Asymptotic growth in nonlinear stochastic and deterministic functional differential equations
Patterson, Denis D.
(2018)
Asymptotic growth in nonlinear stochastic and deterministic functional differential equations.
PhD thesis, Dublin City University.
This thesis concerns the asymptotic growth of solutions to nonlinear functional differential equations, both random and deterministic. How quickly do solutions grow? How do growth rates of solutions depend on the memory and the nonlinearity of the system? What is the effect of randomness on the growth rates of solutions? We address these questions for classes of nonlinear functional differential equations, principally convolution Volterra equations of the second kind.
We first study deterministic equations with sublinear nonlinearity and integrable kernels.

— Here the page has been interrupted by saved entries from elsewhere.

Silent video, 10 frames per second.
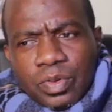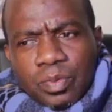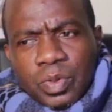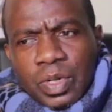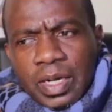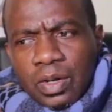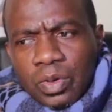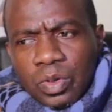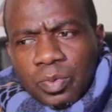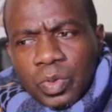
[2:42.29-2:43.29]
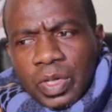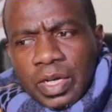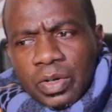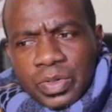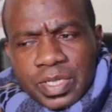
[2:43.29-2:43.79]
lobola
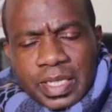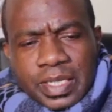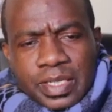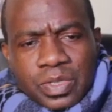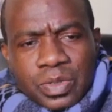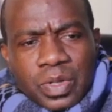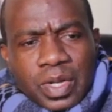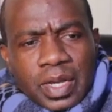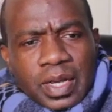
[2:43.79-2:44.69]
or zekiso,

For such systems, we prove that the growth rates of solutions are independent of the distribution of the memory. Hence we conjecture that stronger memory dependence is needed to generate growth rates which depend meaningfully on the delay structure. Using the theory of regular variation, we then demonstrate that solutions to a class of sublinear Volterra equations with non–integrable kernels grow at a memory dependent rate.

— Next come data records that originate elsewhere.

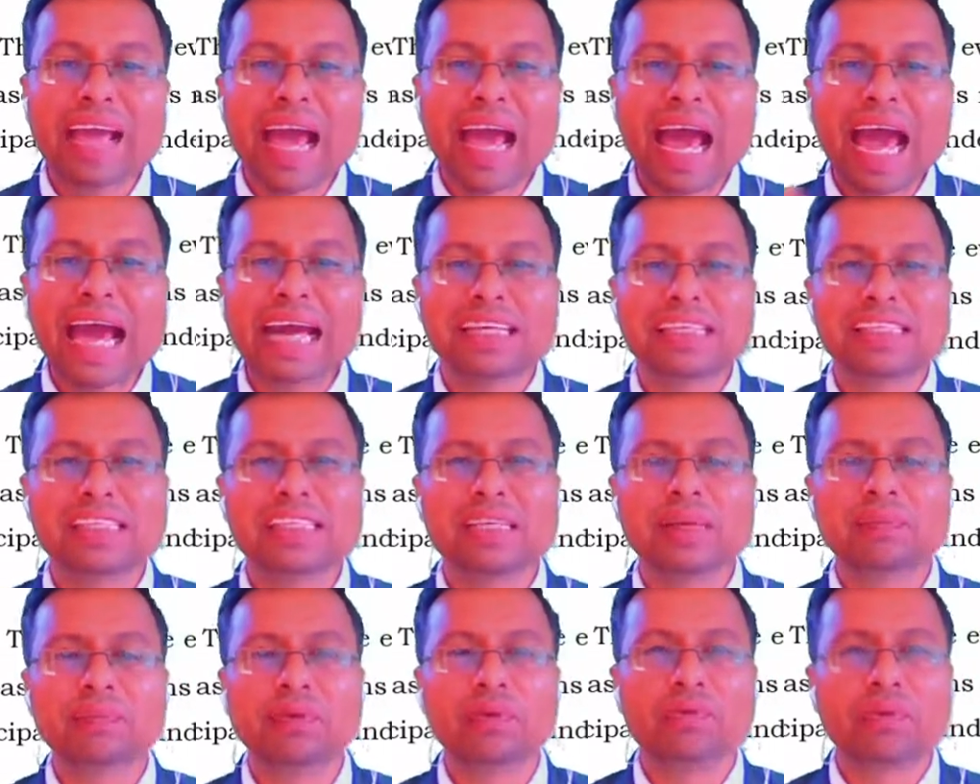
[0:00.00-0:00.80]

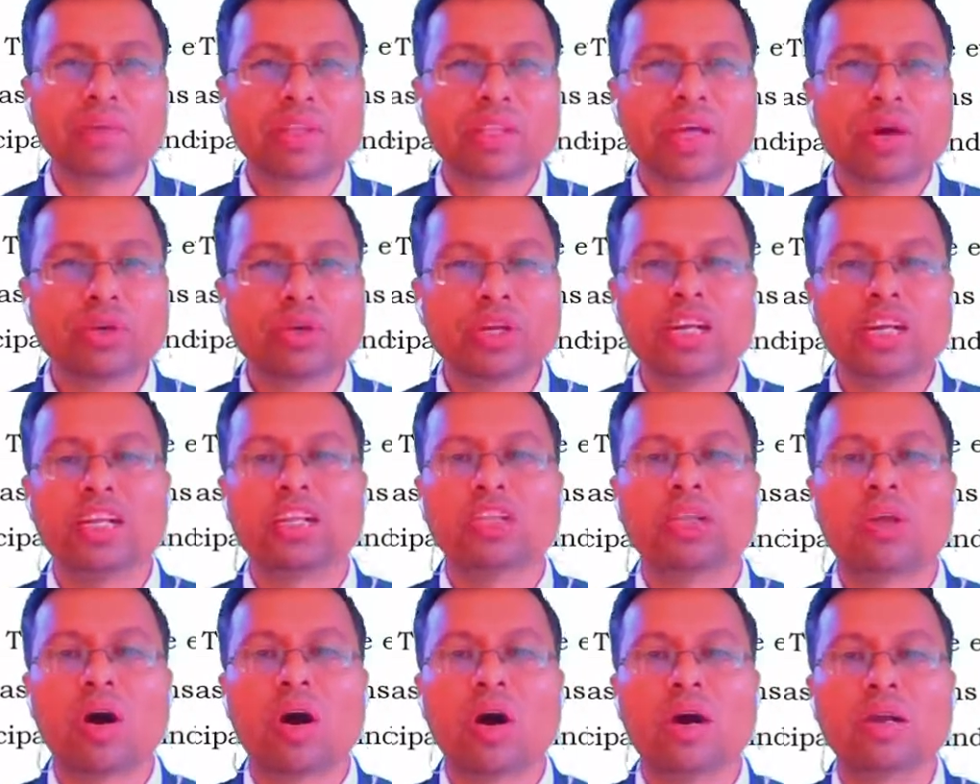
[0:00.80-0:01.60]
accept without any
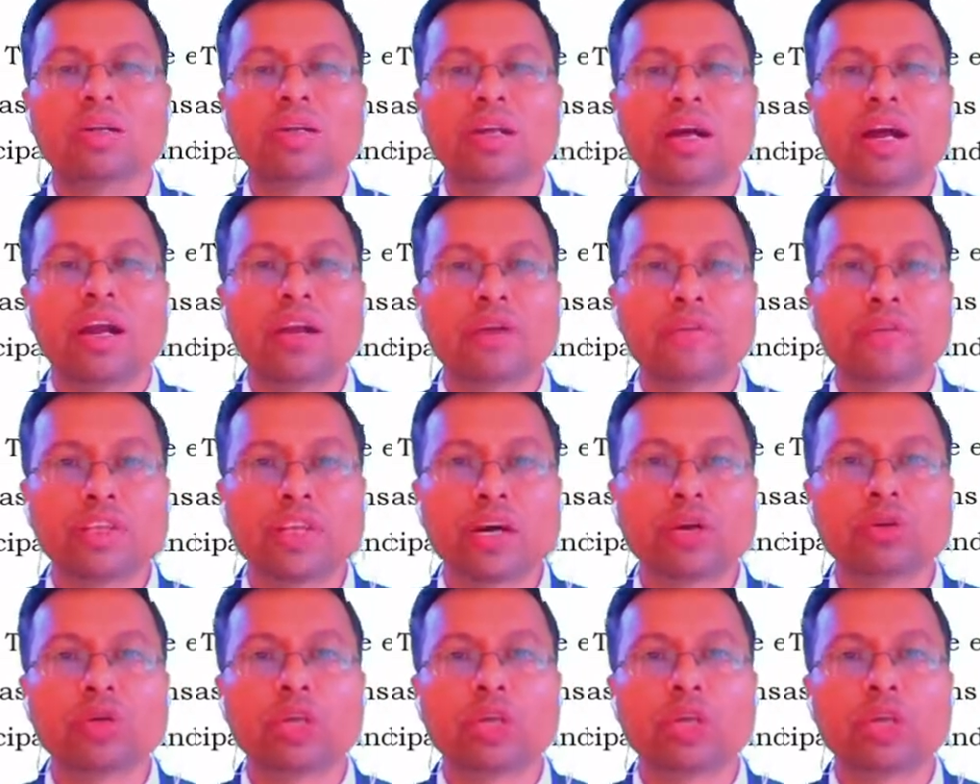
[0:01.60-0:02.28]
thought and without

We complete our treatment of sublinear equations by examining the impact of stochastic perturbations on our previous results; we consider the illustrative and important cases of Brownian and alpha–stable Lévy noise. In summary, if an appropriate functional of the forcing term has a limit L at infinity, solutions behave asymptotically like the underlying unforced equation when L = 0 and like the forcing term when L is infinite.
Solutions inherit properties of both the forcing term and underlying unforced equation for finite and positive L. Similarly, we prove linear discrete Volterra equations with summable kernels inherit the behaviour of unbounded perturbations, random or deterministic.
Finally, we consider Volterra integro–differential equations with superlinear nonlinearity and nonsingular kernels. We provide sharp estimates on the rate of blow–up if solutions are explosive, or unbounded growth if solutions are global. We also recover well–known necessary and sufficient conditions for finite–time blow–up via new methods.